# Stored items
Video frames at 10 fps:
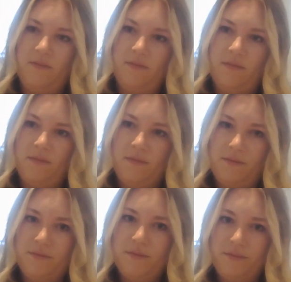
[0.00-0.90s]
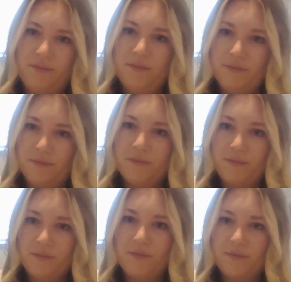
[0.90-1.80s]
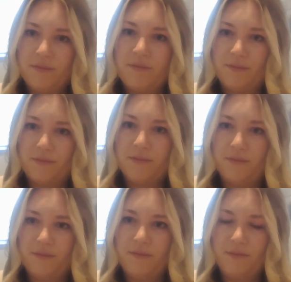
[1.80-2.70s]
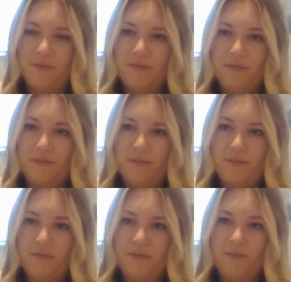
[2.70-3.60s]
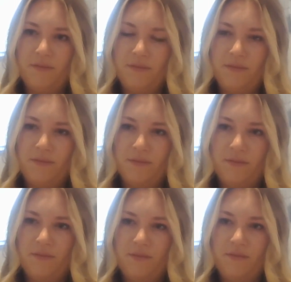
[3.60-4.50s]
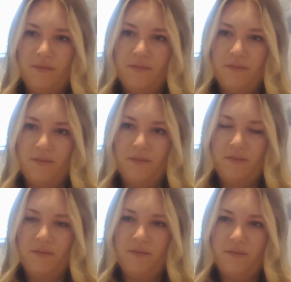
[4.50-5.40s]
No words are spoken by the person on screen.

# Exercise prompt
From the entries above, write out every line without a single change, skipping the images.

# Result of the task
Video frames at 10 fps:
[0.00-0.90s]
[0.90-1.80s]
[1.80-2.70s]
[2.70-3.60s]
[3.60-4.50s]
[4.50-5.40s]
No words are spoken by the person on screen.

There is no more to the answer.